Proof: In the infinite multiverse, there are no “possible observers”, as all possible observers actually exist somewhere, but maybe in small concentrations. Therefore, the idea of selecting from possible observers is meaningless. The selection is happening from actually existing observers. Thus, SIA turns into SSA in the multiverse.
I think this is incorrect. An infinite multiverse does not imply all possible observers exists. For example consider the set of all possible universes, and pick any infinite subset of that. That is a valid infinite multiverse which does not contain all possible observers.
I answered on the similar question above. Mathematically what you said is true. If we speak about physical system, it is chaotic, in a sense that it has non-zero chance of generating any possible outcome.
It depends what you mean by possible. SIA is about all possible multiverses I might be in. If you assign a probability to whether or not the multiverse allows X to exist, SIA will say you should consider yourself randomly drawn from all possible observer instances across both possible multiverses.

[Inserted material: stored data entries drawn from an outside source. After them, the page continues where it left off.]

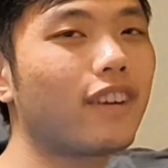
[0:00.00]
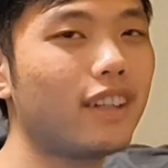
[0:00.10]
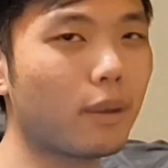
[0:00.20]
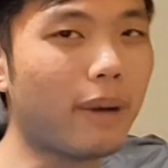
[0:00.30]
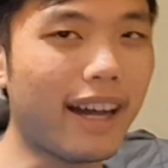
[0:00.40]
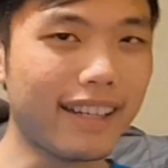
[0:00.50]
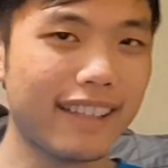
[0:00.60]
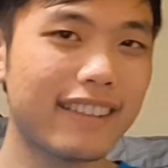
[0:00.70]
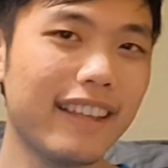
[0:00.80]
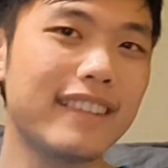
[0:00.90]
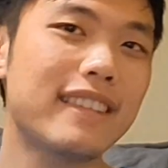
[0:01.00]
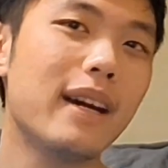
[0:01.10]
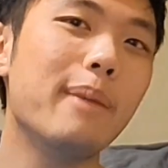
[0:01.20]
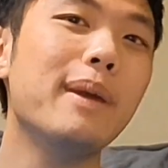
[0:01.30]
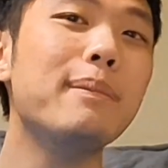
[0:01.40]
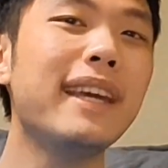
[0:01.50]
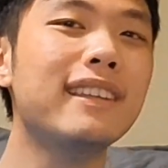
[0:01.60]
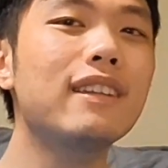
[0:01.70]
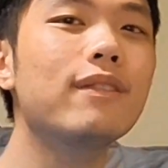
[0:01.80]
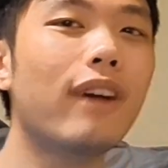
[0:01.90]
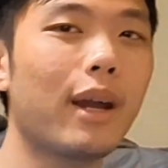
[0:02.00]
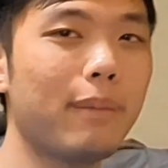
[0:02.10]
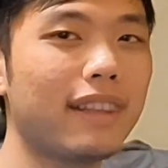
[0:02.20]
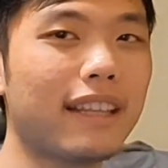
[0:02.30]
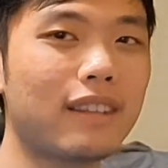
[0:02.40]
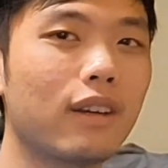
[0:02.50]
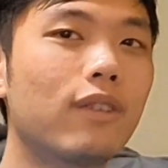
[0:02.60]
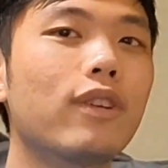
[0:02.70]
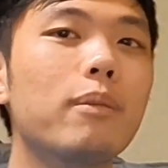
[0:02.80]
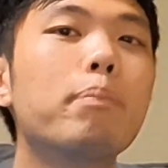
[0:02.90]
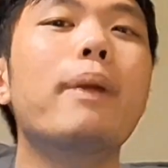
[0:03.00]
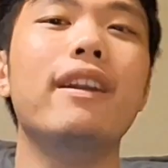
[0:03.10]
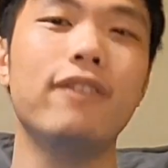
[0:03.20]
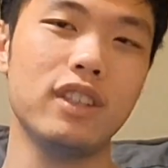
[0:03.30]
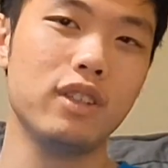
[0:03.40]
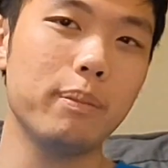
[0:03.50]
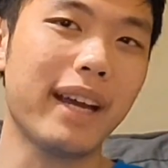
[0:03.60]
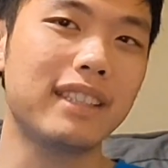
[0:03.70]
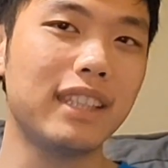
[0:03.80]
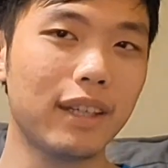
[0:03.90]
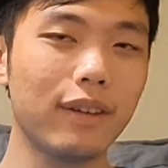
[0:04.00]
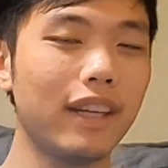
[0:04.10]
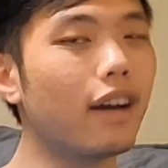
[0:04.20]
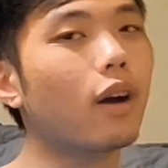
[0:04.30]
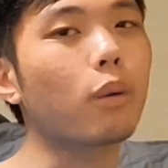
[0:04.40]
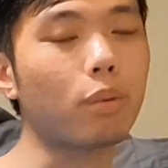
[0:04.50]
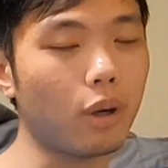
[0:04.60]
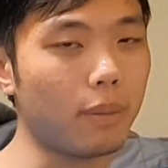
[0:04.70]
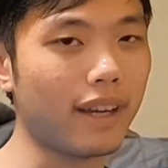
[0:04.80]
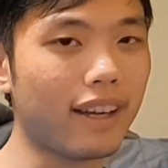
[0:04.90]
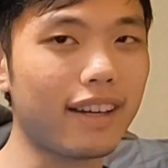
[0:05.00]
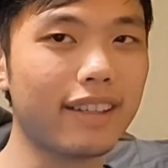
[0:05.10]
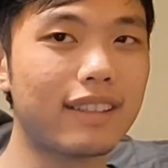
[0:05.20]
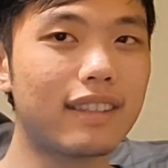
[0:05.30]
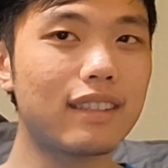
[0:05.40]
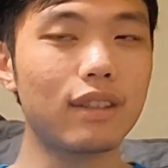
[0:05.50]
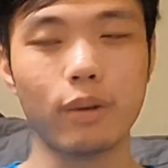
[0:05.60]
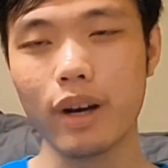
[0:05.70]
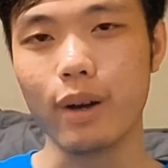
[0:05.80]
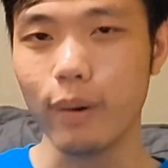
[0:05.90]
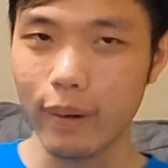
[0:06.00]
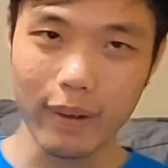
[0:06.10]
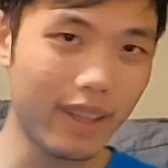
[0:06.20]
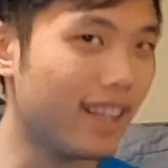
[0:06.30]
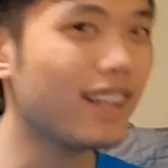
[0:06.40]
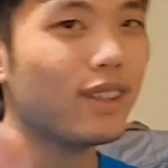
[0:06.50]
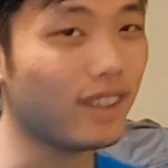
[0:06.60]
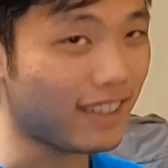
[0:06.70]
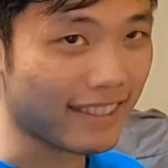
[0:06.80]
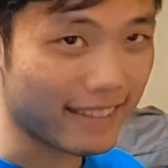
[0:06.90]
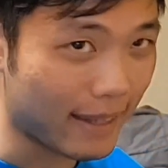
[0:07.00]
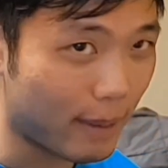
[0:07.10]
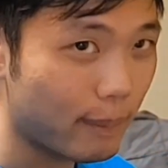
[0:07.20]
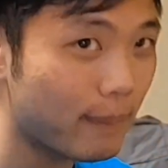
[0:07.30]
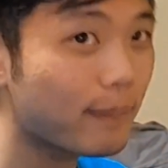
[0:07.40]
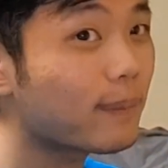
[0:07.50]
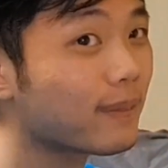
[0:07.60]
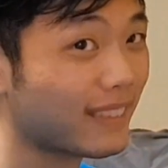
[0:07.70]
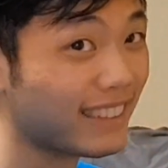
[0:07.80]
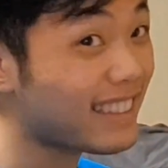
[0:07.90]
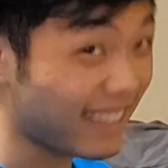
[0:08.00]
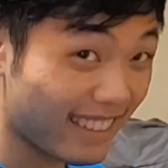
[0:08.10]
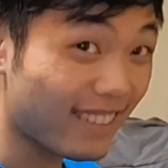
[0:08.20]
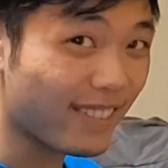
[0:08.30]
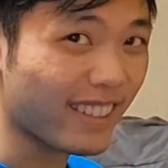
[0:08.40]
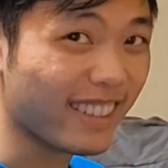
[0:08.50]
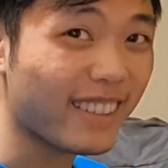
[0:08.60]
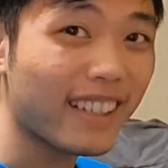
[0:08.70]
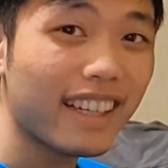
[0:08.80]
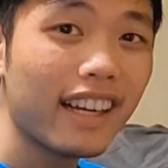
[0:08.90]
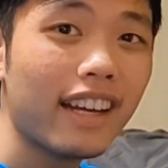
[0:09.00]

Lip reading: for your body since it makes an environment that's good for beneficial bacteria or probiotics to grow. And then you ingest them. Good for you.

Even indeterministic physics has forbidden states. Chaos is defined as critical dependence on initial conditions, not as the ability to reach any state. Passing through all possible at states means passing through all states that are not forbidden by the physics in question, not all states that are armchair conceivable by you.

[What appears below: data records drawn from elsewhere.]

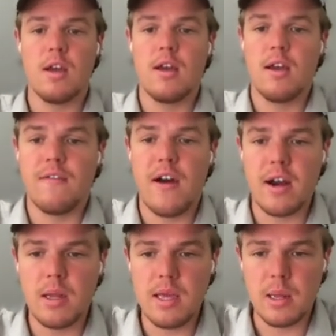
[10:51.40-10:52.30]

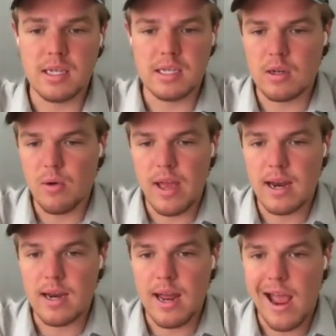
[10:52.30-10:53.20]
Finally, let's go ahead
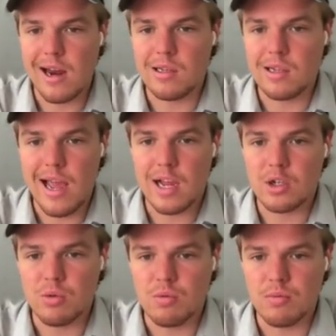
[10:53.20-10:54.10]
and add the
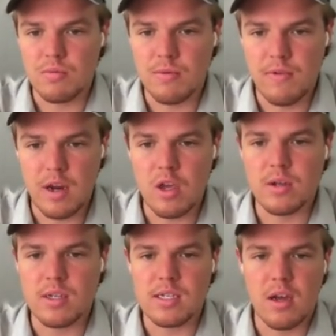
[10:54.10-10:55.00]
actual video
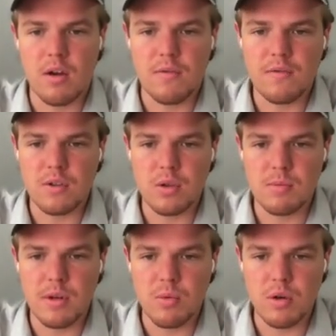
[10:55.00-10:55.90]
itself. So let's
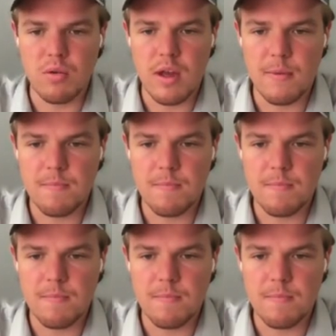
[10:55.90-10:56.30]
make sure we do that,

Here I don’t discuss passing through all possible physical states, but through all possible observer states.
Anyway, I should have discussed the thesis “all possible observers actually exist in multiverse” as a lemma for the central argument about SIA. Maybe will make a post about it later.
I think that the issue could be tracked back to the SIA definition. It says “possible observers”, and I think that physically possible are meant.
For example, it is conceivable that each planet is inhabited by billions trolls, but there is no physical basis for this. (though folk mythology claims exactly this—any stone has its spirit)
TL;DR: SIA favours infinities of highest order, but spends all its power on it and thus not very useful in distinguishing multiverses with different densities of observers.
---
Imagine that there are two hypothetical variants of multiverse, both have countable infinite number of all possible observers, but in one variant there is a 1000 times higher concentration of observers-like-me than another. (“Hypothetical” here means not “physically possible”, but two different hypotheses to which we want to give priors; if they were physically possible, they both will co-exist, and I will be in region with higher density, assuming that the size of regions is the same. But it is SSA.)
The fact of my existence does not provide any new information which would help to choose between to hypothesis, as I exist in both variants.
But bona fide SIA seems to insists on the variant which with the higher density of observers anyway. However, two countable infinites are equal, so the fact that the second multiverse has a higher concentration of observers is also not an argument which favours the denser multiverse even under SIA. (I am not sure here, may return to this point later; anyway the next paragraph will overwrite this uncertainty.)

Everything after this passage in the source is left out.